Give back the records below exactly, every one, with no pictures.
----
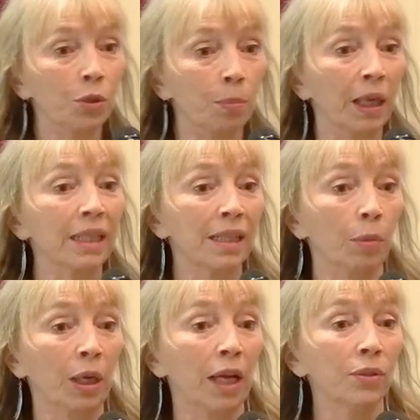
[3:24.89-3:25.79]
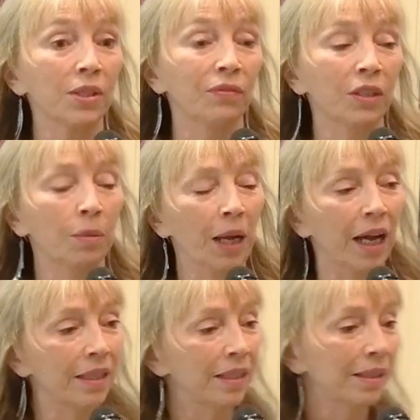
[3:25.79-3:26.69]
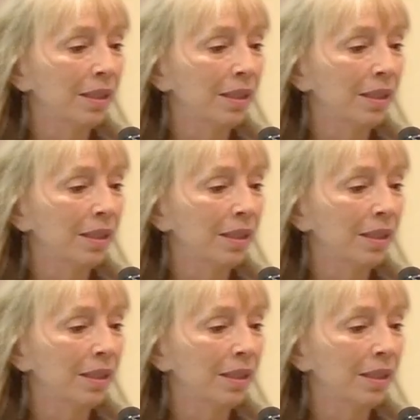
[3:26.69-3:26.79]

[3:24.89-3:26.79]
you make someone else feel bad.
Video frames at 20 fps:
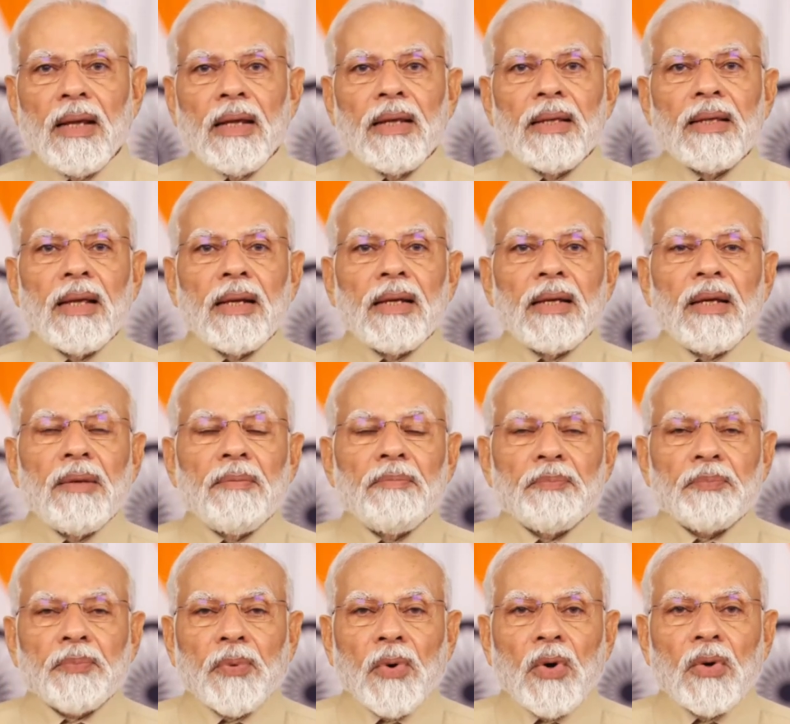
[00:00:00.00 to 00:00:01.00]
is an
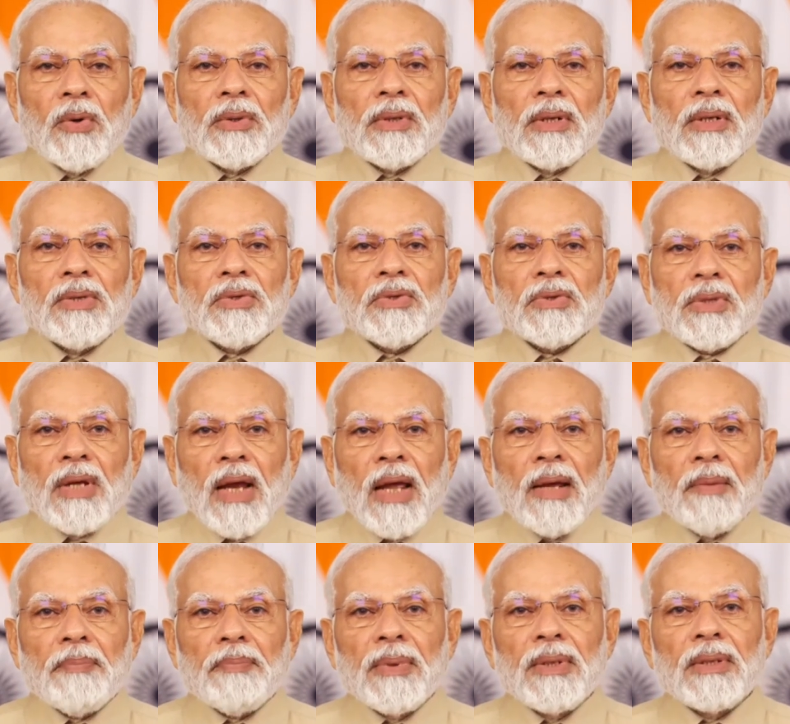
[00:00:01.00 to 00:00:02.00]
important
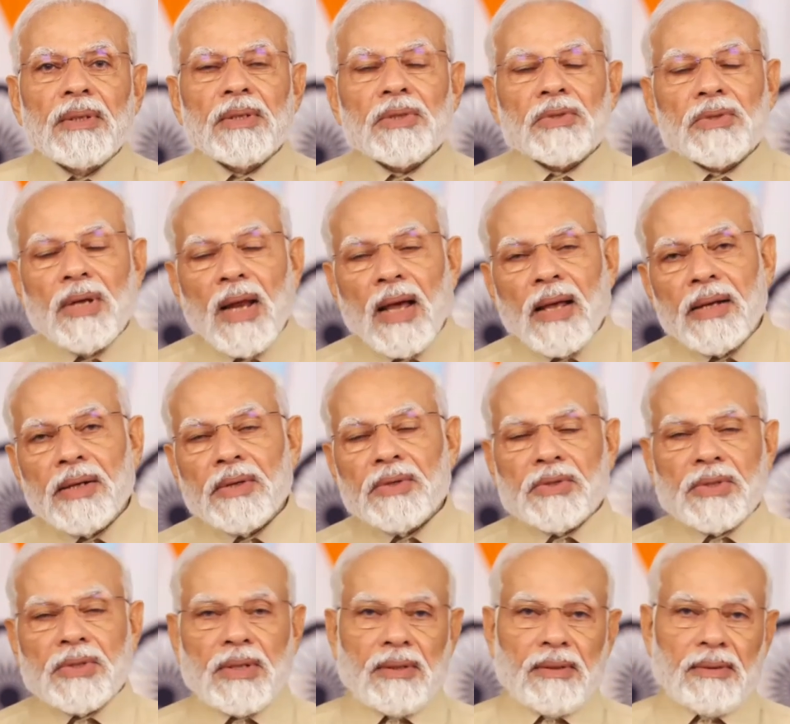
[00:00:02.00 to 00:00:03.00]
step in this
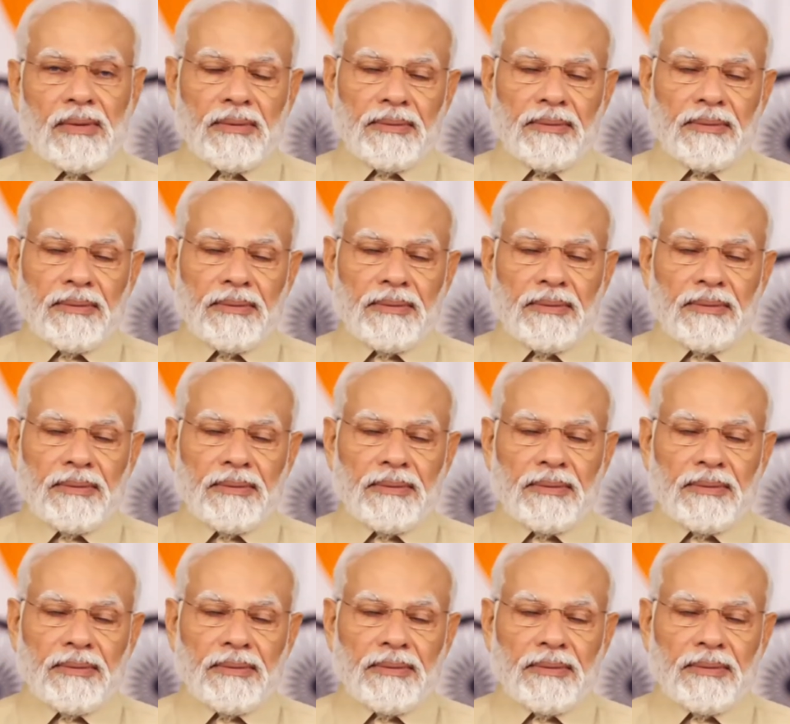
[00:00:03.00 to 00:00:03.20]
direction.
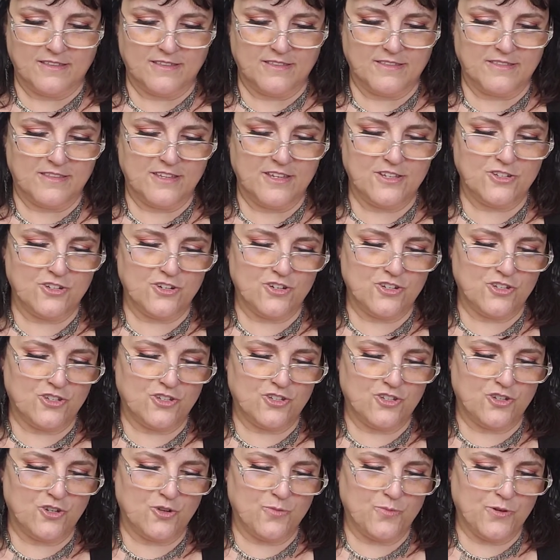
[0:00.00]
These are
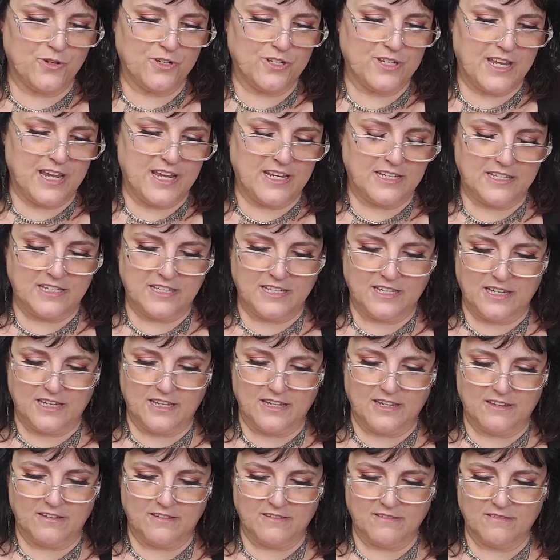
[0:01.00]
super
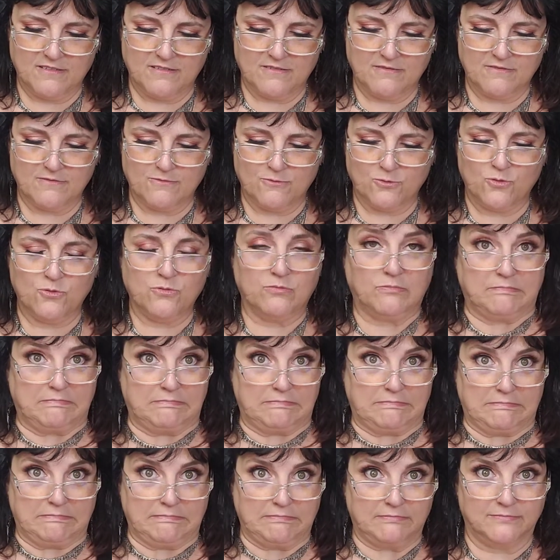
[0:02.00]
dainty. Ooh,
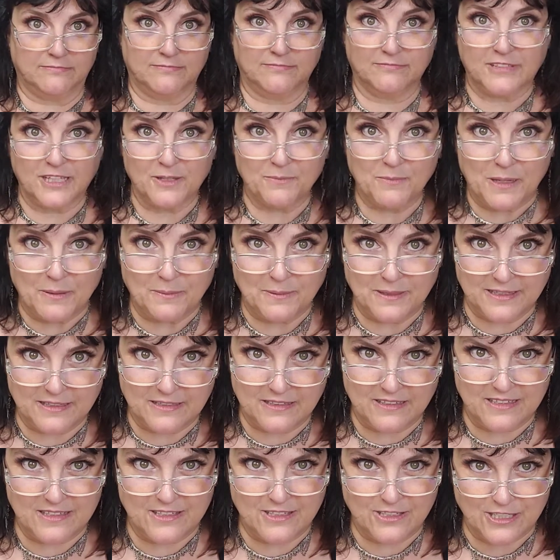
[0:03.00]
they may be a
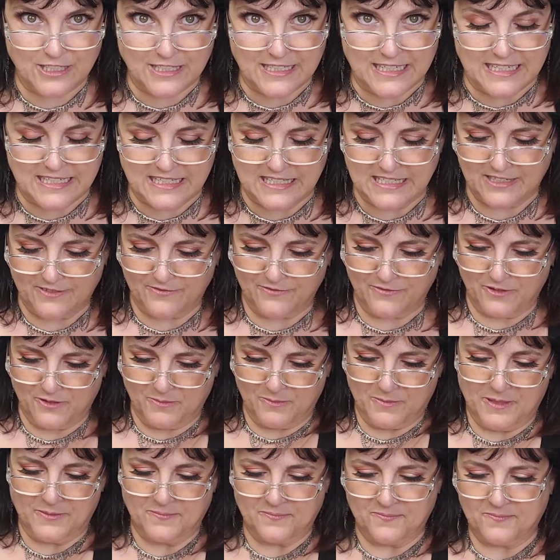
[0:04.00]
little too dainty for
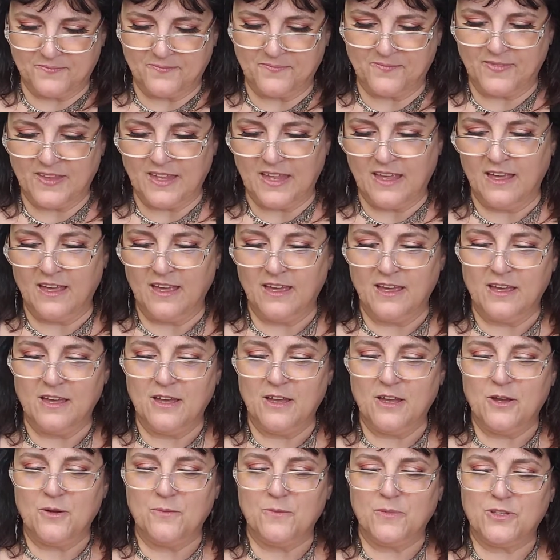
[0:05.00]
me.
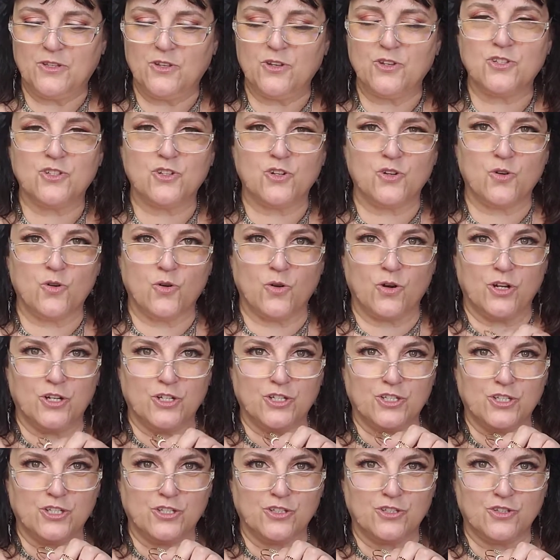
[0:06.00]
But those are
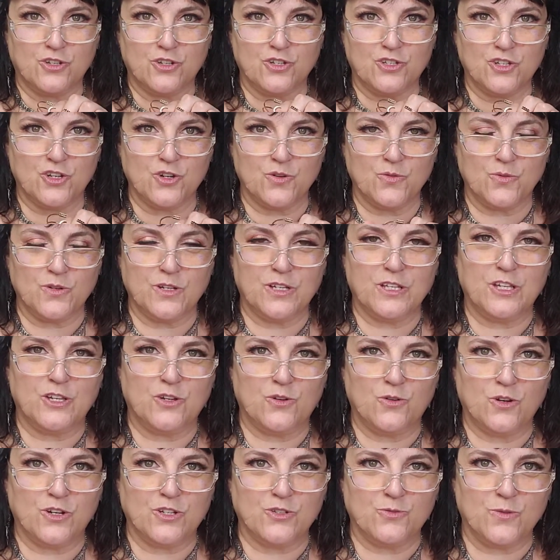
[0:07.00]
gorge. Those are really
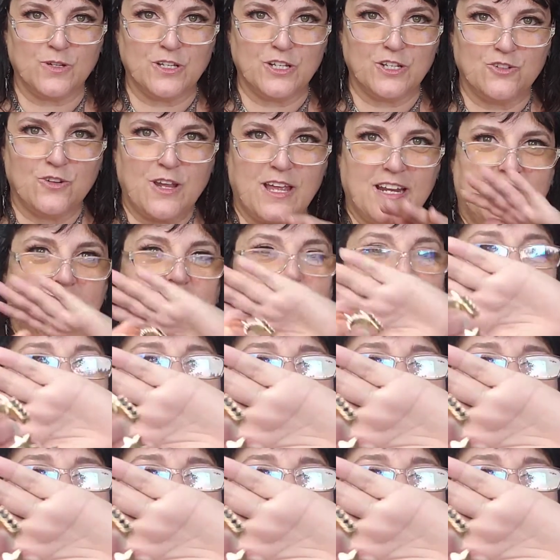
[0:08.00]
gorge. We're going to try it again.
----
Result for this task:
[3:24.89-3:25.79]
[3:25.79-3:26.69]
[3:26.69-3:26.79]

[3:24.89-3:26.79]
you make someone else feel bad.
Video frames at 20 fps:
[00:00:00.00 to 00:00:01.00]
is an
[00:00:01.00 to 00:00:02.00]
important
[00:00:02.00 to 00:00:03.00]
step in this
[00:00:03.00 to 00:00:03.20]
direction.
[0:00.00]
These are
[0:01.00]
super
[0:02.00]
dainty. Ooh,
[0:03.00]
they may be a
[0:04.00]
little too dainty for
[0:05.00]
me.
[0:06.00]
But those are
[0:07.00]
gorge. Those are really
[0:08.00]
gorge. We're going to try it again.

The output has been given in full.